Landscape of the Soul

crabWalking along the beach one morning I found this poor fellow stranded on the sand, far from the tideline ,still on it’s way out.  I feel a bit like him, 500 miles from the familiar mountains of home.

For days now I have wandered Port Townsend’s long empty beach, fascinated by the salt rimed grasses with their lance sharp leaves cutting through the sand, the calligraphy of seal prints that tell the story of late night forages for food, and the twisted, sea bleached driftwood that has traveled, maybe as far as I have, from where it grew.

Everything is new to me here.  I don’t know the names of the shells that lie wave broken on the beach or the lifecycles of the creatures that called them home.  Every walk is an adventure and my pockets bulge with bits of sea glass, the occasional half shell still in one piece and iridescent with pale green and blue luster, and whatever bits of floatsum and jetsum that catches my eye.  I will make a little arrangement on my desk so that I can appreciate them as I work.  It is part of the nesting process I suppose, this urge to create a home, however temporary, in the place you find yourself.

But like the crab, who waves a dispirited claw at me, I am still very conscious of the fact that this is not my home ground.  I will always feel “out of place” by the sea.  For ten years I lived in Tacoma, happy enough with my family and friends and job, but deep down inside there was a longing, a longing made more intense by the endless grey months of rain, to get back to the mountains where I grew up.  To get back to the snow.  To get back to brown hills that were not clogged with undergrowth so thick it felt threatening sometimes.

I think everyone has a landscape where they feel as if they have come home.  Sometimes it is the place where they grew up, but sometimes they must search until they find that place that sings to their soul.  My friend Natasha grew up in London, but inexplicably feels bound to the mountains of Montana.  She came, as John Denver said in a song, “home to place I’d never been before.”

My husband, on the other hand grew up by the sea, and after we moved to Montana, he must have felt the same longing I had, but instead it was for rhythm of tides and the smell of briny air and the endless expanse of water where he could roam free in his boat .  I am amazed in the generosity of his spirit that he was able to leave the seascape he loves so much, and to be satisfied with no more than regular visits back.  Perhaps when we first meet someone we should ask, not what their sign is, but what their landscape is.  What is your landscape?

 

 

Gathering Moss

moss 2There is a place in the backwoods, down near the river where the trees open into a clearing and the clearing is carpeted in moss.  I refer to it as the dying place because often when I go back there a new deer carcass has appeared, hide and bones scattered here and there.  It feels like a sacred place, but not a sad place.  In spite of the death that happens here, it is such a beautiful, gently quiet place.  It’s the perfect place to sit on the soft cushion of moss and listen to the river and watch the herons going back and forth from the rookery, sometimes with gleaming fish in their needle long beaks.

It is also an ideal place to get lost in the miniature world of the moss forest.
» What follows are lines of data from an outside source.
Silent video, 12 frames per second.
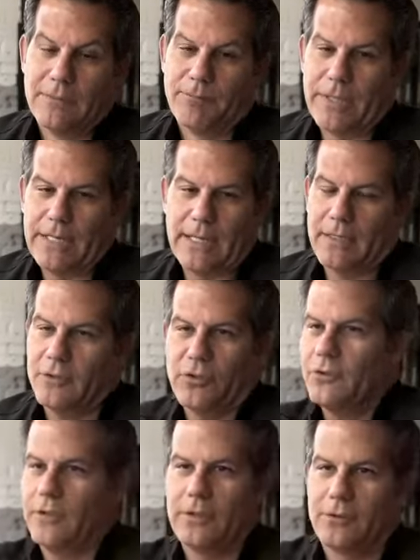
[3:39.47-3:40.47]
And, and I
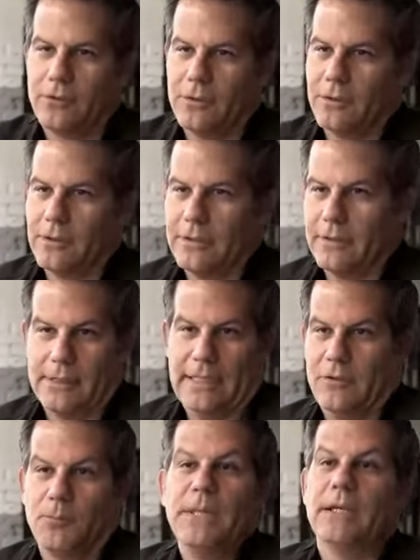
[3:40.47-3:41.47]
shouldn't say could,
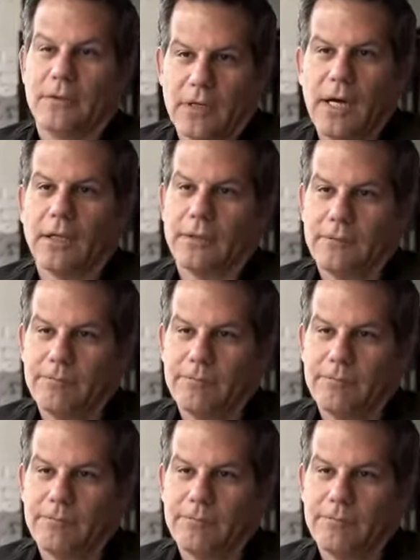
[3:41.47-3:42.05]
it's being done.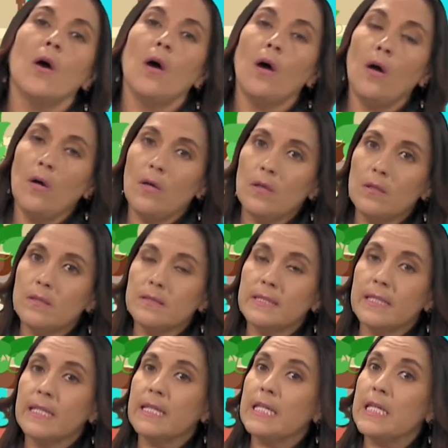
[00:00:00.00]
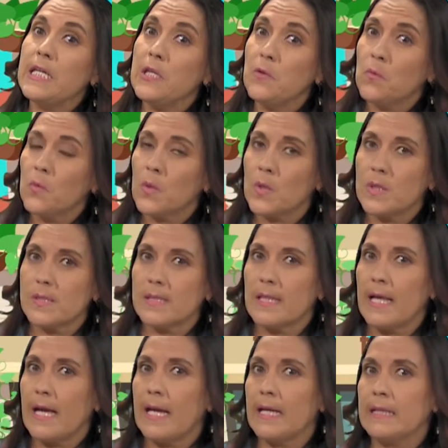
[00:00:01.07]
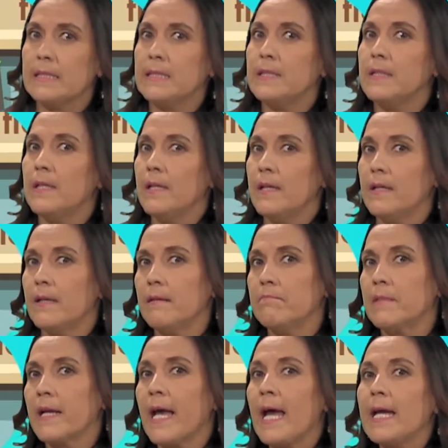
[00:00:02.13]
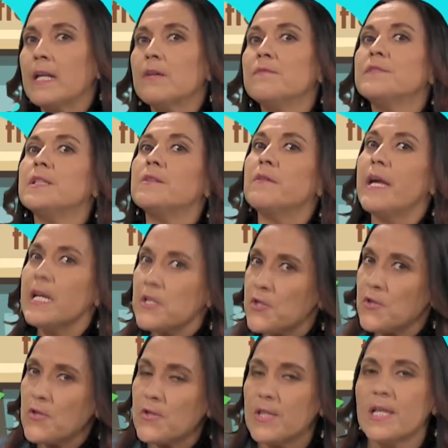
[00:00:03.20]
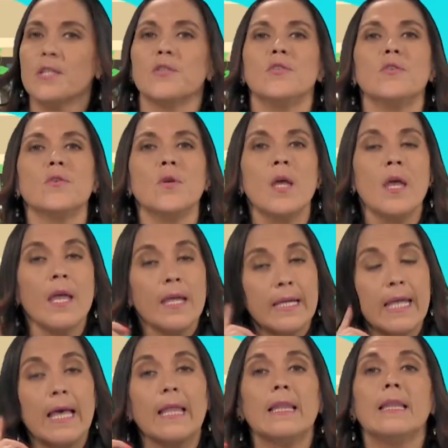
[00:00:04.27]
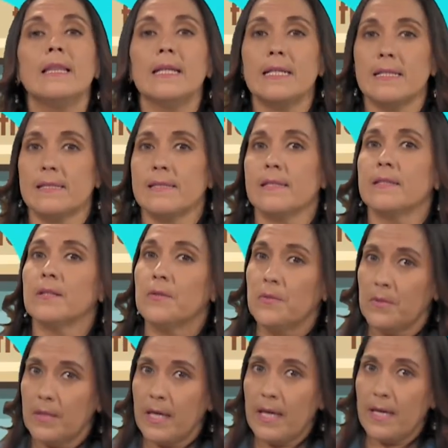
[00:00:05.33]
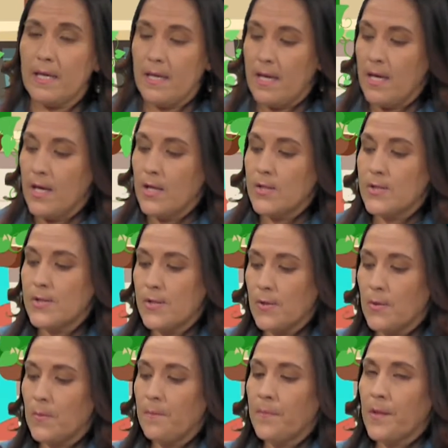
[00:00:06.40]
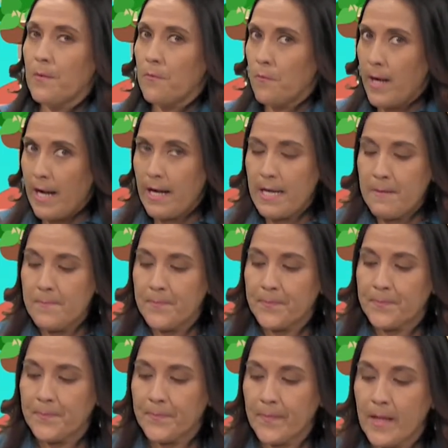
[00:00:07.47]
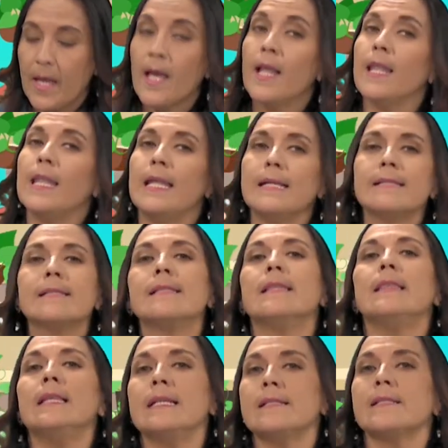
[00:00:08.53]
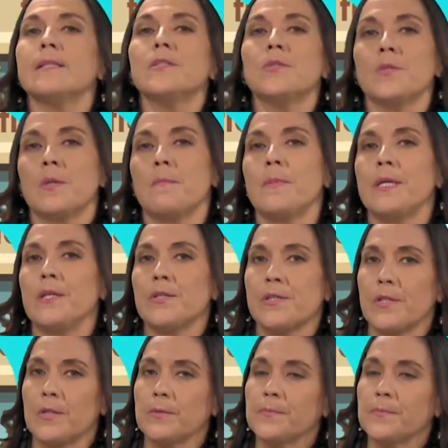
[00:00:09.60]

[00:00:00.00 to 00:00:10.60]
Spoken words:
all the keywords, like the kind of directions that you can listen, okay? So, ready? Let's listen to the video song.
Robin Wall Kimmerer’s book Gathering Moss has opened my eyes to the complex ecosystem under my feet and opened my mind to a new way of relating to the natural world.  Her book is a combination of science and personal reflection, born out of her life as both a scientist and as a Native American writer who experiences the world within the framework of indigenous ways of knowing.

She writes: “In indigenous ways of knowing, we say that a thing cannot be understood until it is know by all four aspects of our being: mind, body, emotion, and spirit.  The scientific way of knowing relies only on empirical information from the world, gathered by body and interpreted by mind.  In order to tell the mosses’ story I need both approaches, objective and subjective.  These essays intentionally give voice to both ways of knowing, letting matter and spirit walk companionably side by side.  And sometimes even dance.”

With her encouragement I have taken small samples of the moss back to the house and placed them under the microscope, which allows me to wander at will through the stems, branches and leaves of the moss.  There I have an ant’s eye perspective and I’m able to wander in this intimate forest, not in search of answers to any specific questions, but as an explorer open to whatever discoveries I might stumble upon.  This is the joy of being an amateur naturalist and not a professional scientist.  I am not trying to probe and prod data from the moss, I am simply listening to whatever it has to tell me.  I love what Kimmerer says about learning in traditional indigenous communities.

“Learning takes a form very different from that in the American public education system.  Children learn by watching, by listening, and by experience.  They are expected to learn from all members of the community, human and non.  To ask a direct question is often considered rude.  Knowledge cannot be taken; it must be given…Much learning takes place by patient observation, discerning pattern and its meaning by experience.”

As I peered into the world revealed under the microscope’s lens, I found a different way of learning,  “to let the mosses tell their story, rather than wring it from them.”  It is way of learning I hope to carry out into my other explorations of the backwoods and beyond.